Records to process: Begin
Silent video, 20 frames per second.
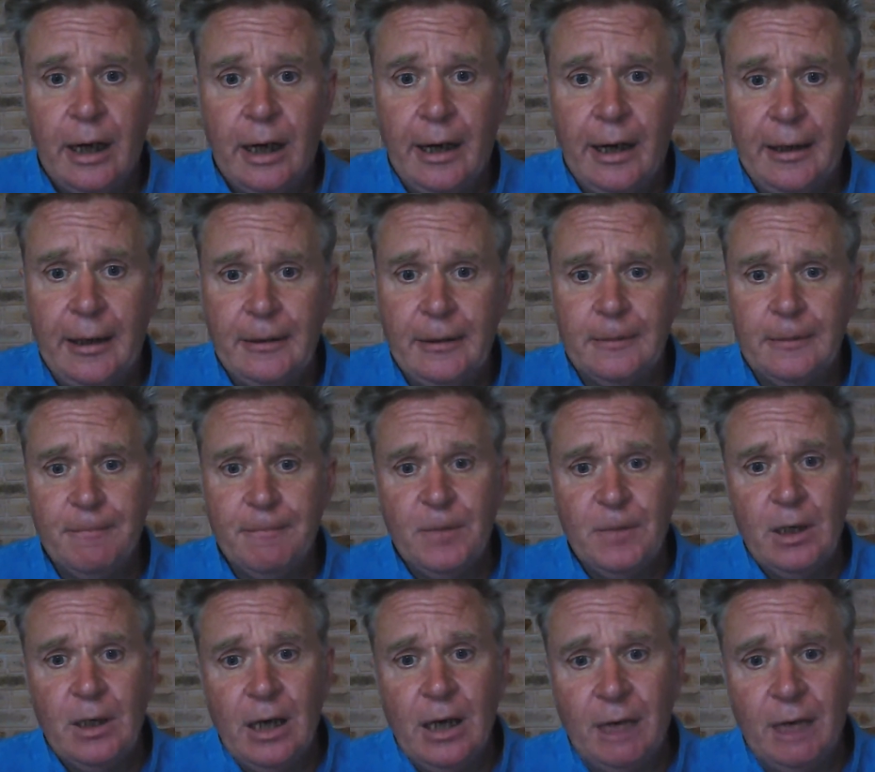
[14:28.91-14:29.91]
And
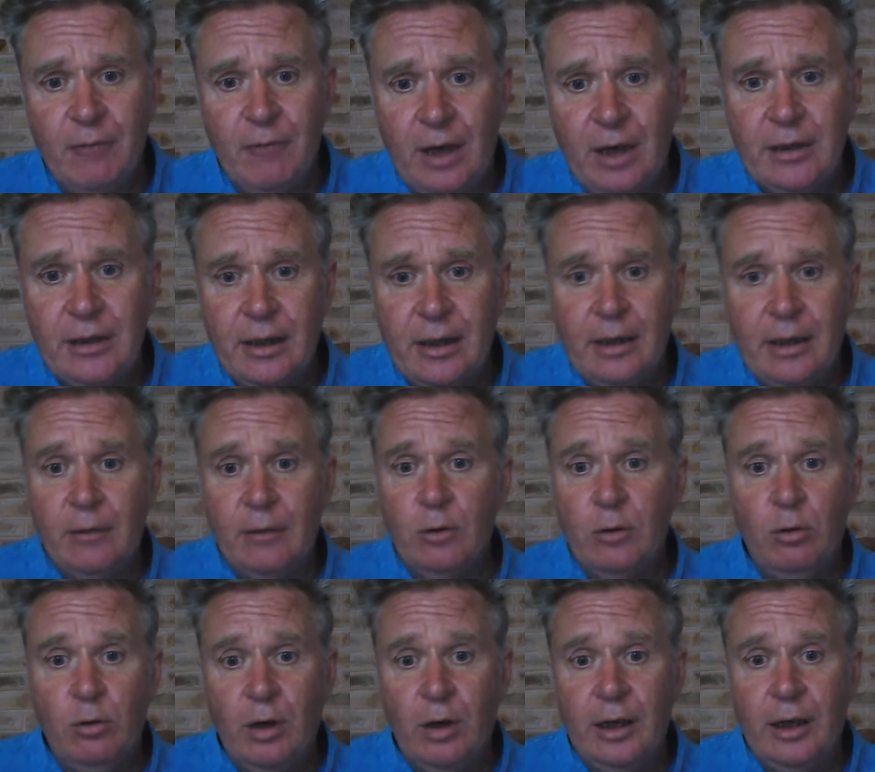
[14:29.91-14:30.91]
I find that
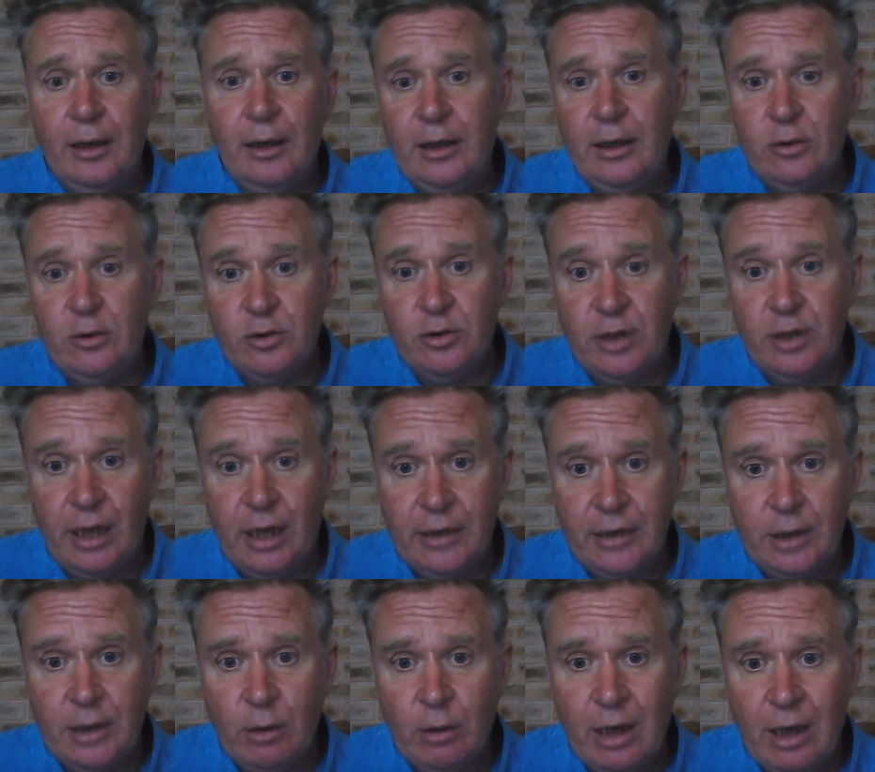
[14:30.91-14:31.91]
quite interesting. I
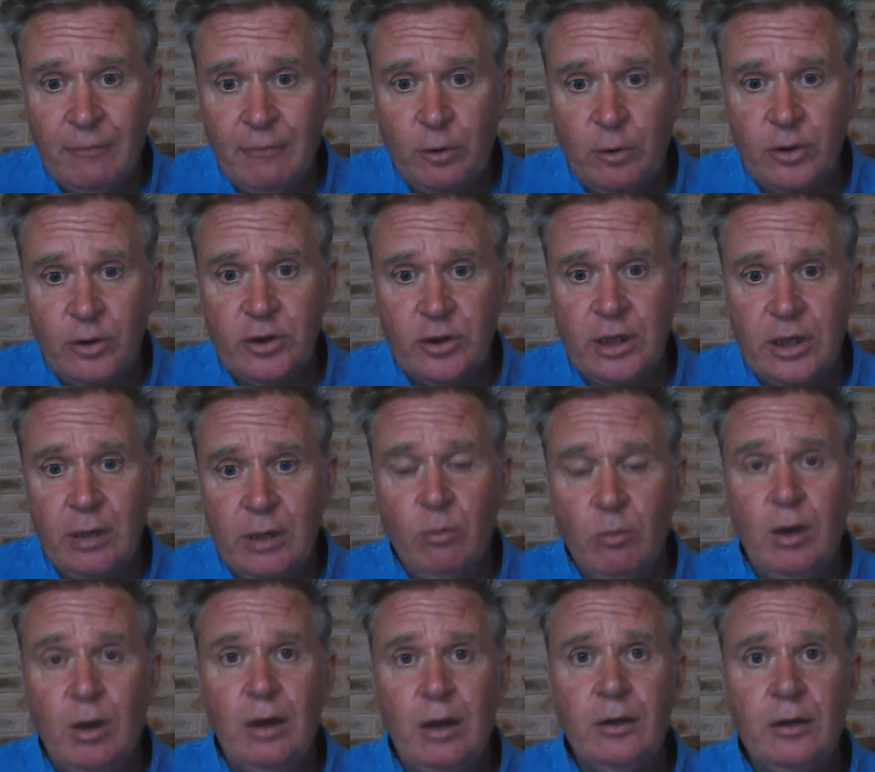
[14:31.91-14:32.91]
don't have Odyssey.
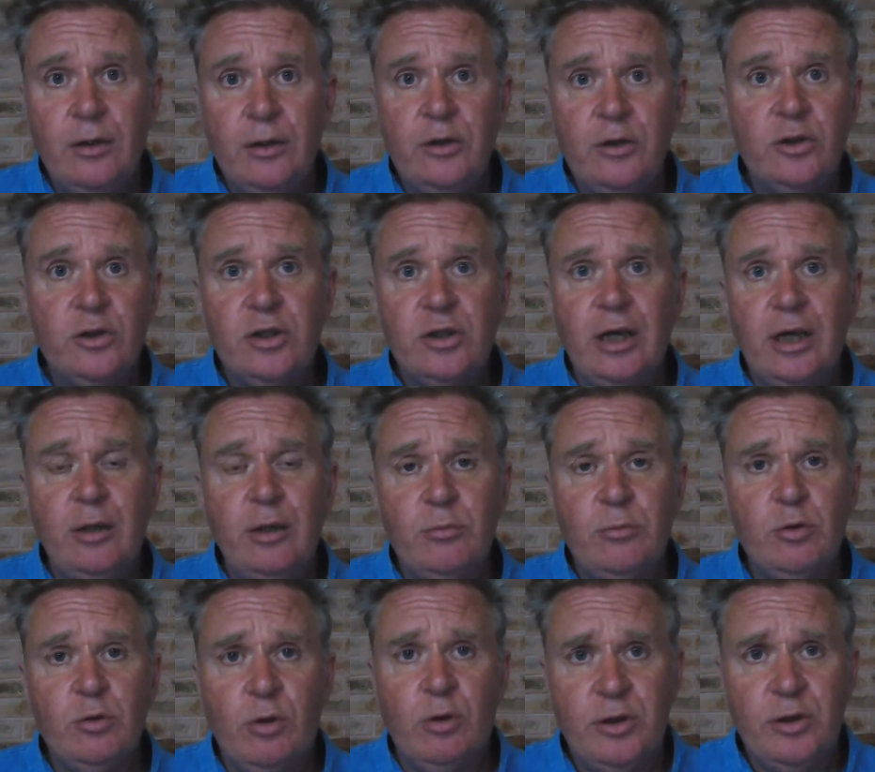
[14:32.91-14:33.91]
Well, you just sign up
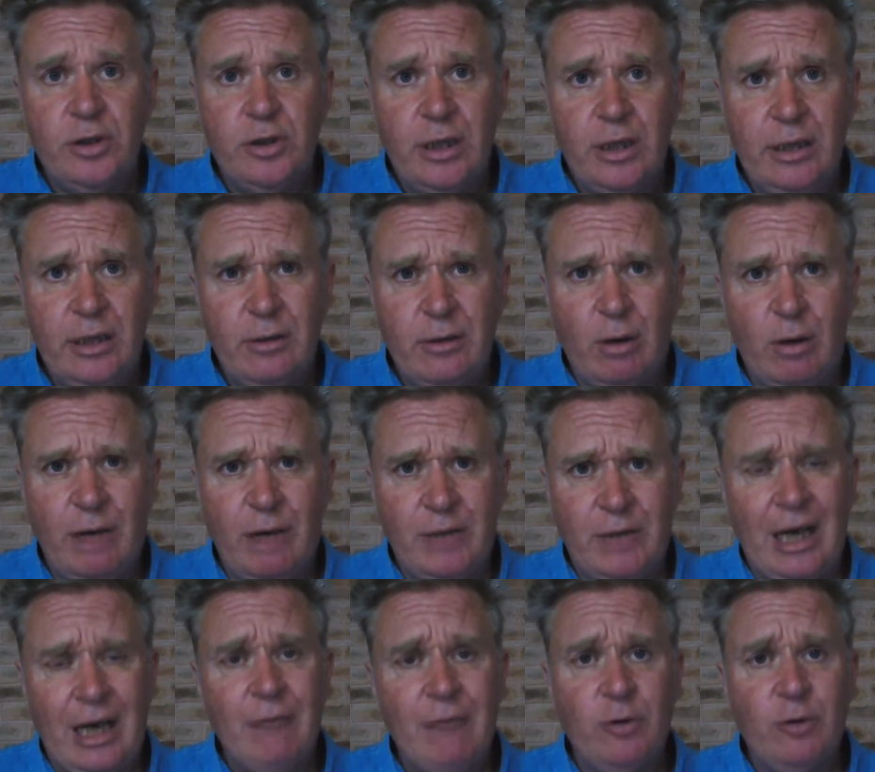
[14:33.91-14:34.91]
to Odyssey. You don't have to
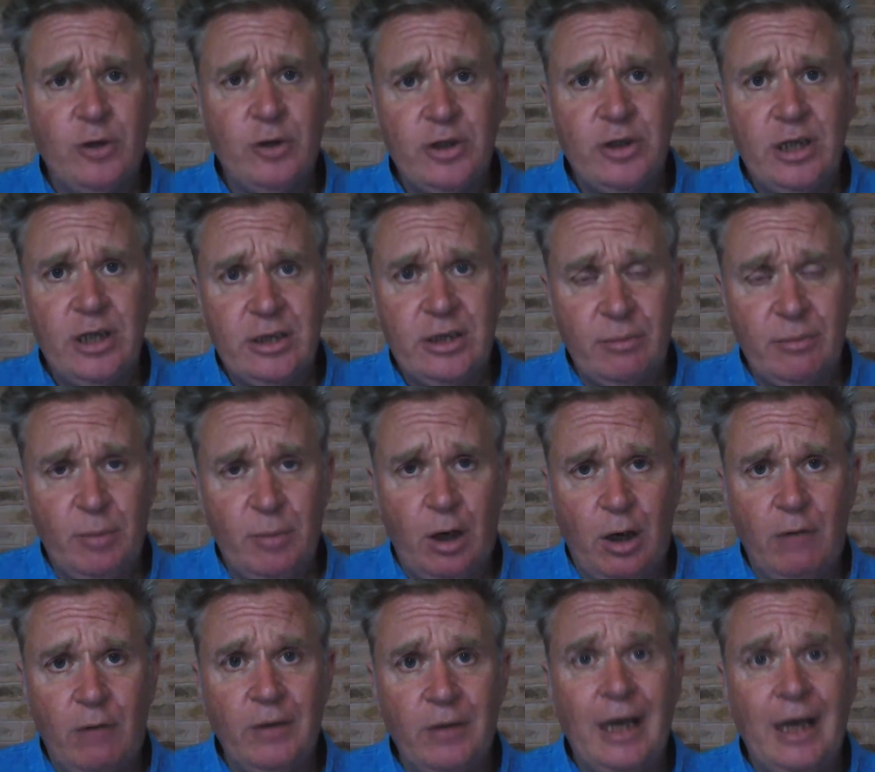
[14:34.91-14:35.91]
have Odyssey. It's a
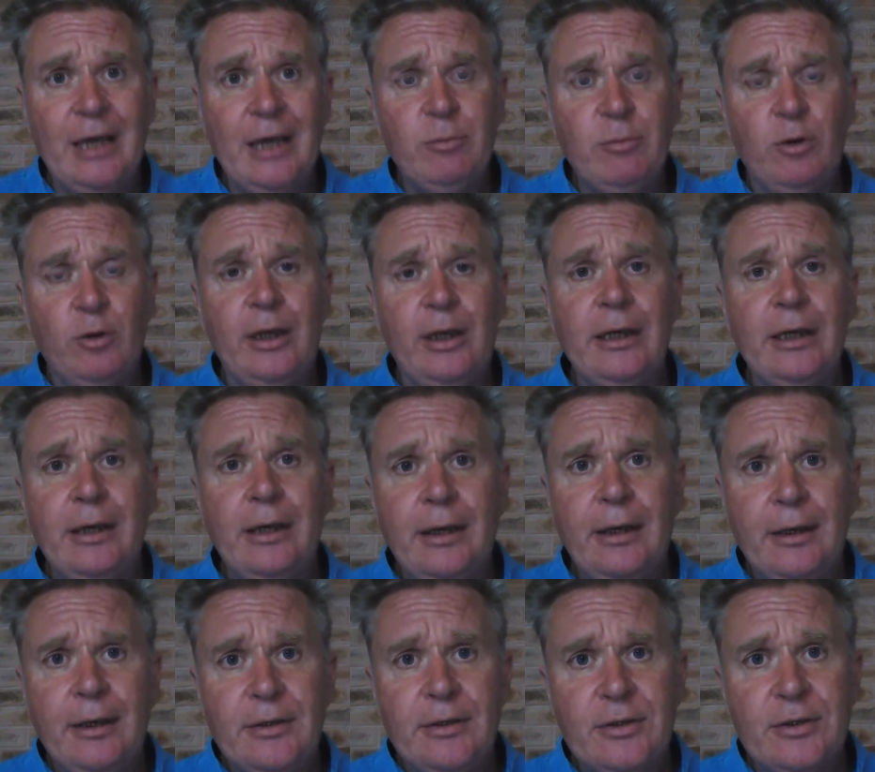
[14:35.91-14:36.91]
part of library.
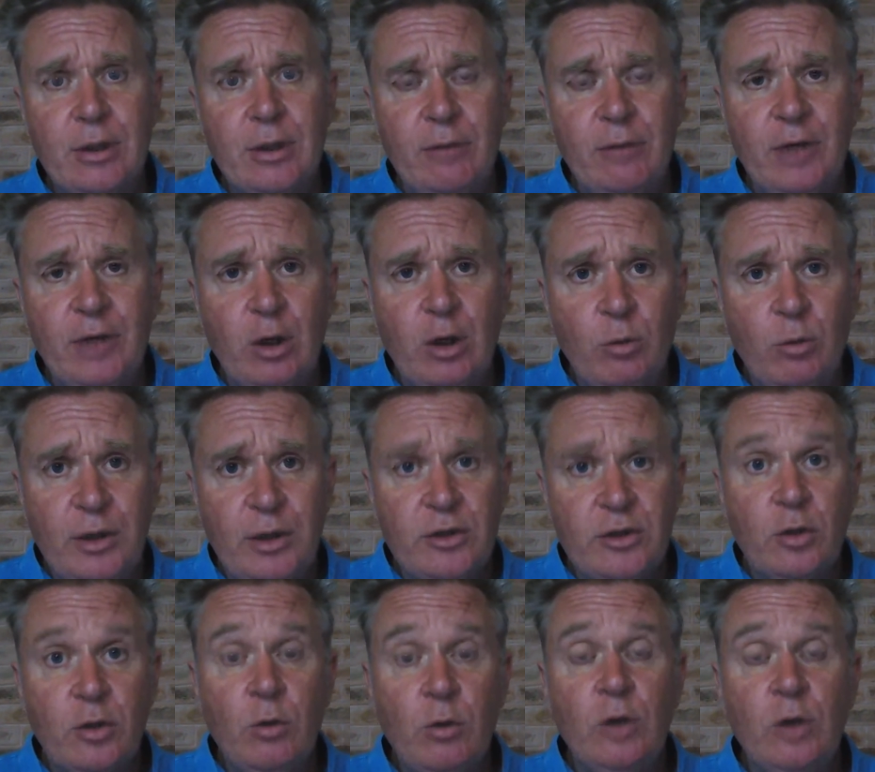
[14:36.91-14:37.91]
So if you go to
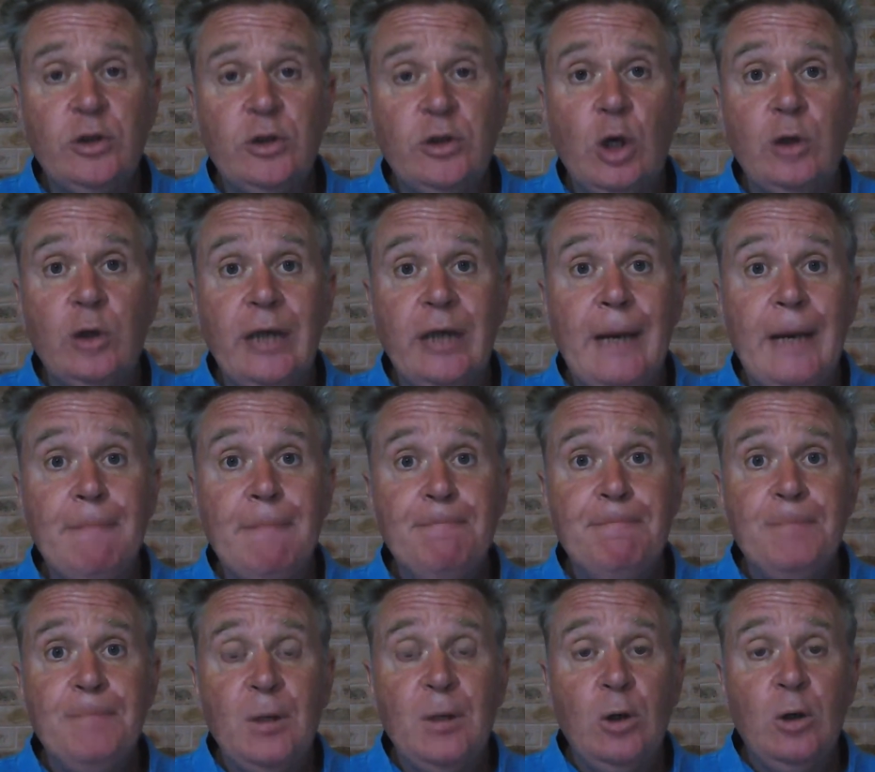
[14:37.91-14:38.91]
windowsontheworld.net,
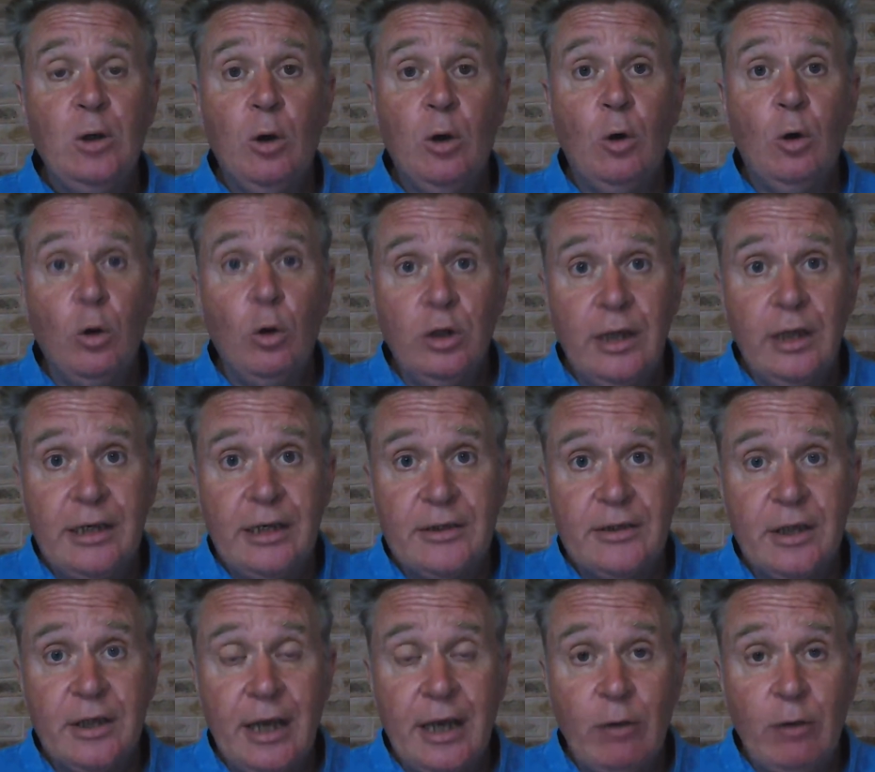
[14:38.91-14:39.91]
all the
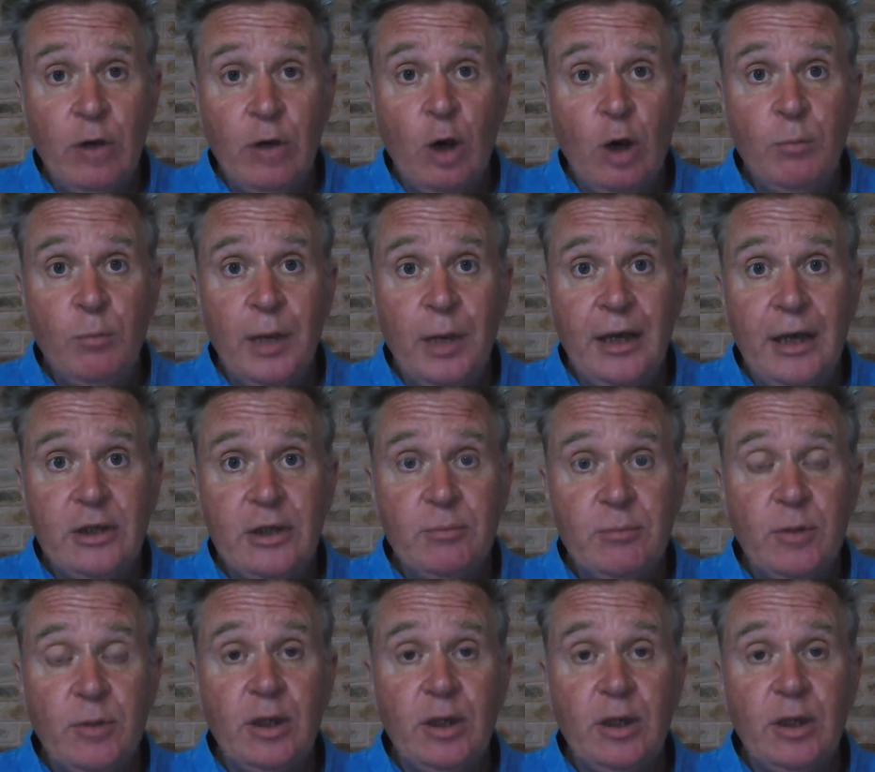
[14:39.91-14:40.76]
links are there on the homepage.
Records to process: End
→ **Prompt**: Pictures aside, reproduce every record exactly as it stands.

→ **Task response**:
Silent video, 20 frames per second.
[14:28.91-14:29.91]
And
[14:29.91-14:30.91]
I find that
[14:30.91-14:31.91]
quite interesting. I
[14:31.91-14:32.91]
don't have Odyssey.
[14:32.91-14:33.91]
Well, you just sign up
[14:33.91-14:34.91]
to Odyssey. You don't have to
[14:34.91-14:35.91]
have Odyssey. It's a
[14:35.91-14:36.91]
part of library.
[14:36.91-14:37.91]
So if you go to
[14:37.91-14:38.91]
windowsontheworld.net,
[14:38.91-14:39.91]
all the
[14:39.91-14:40.76]
links are there on the homepage.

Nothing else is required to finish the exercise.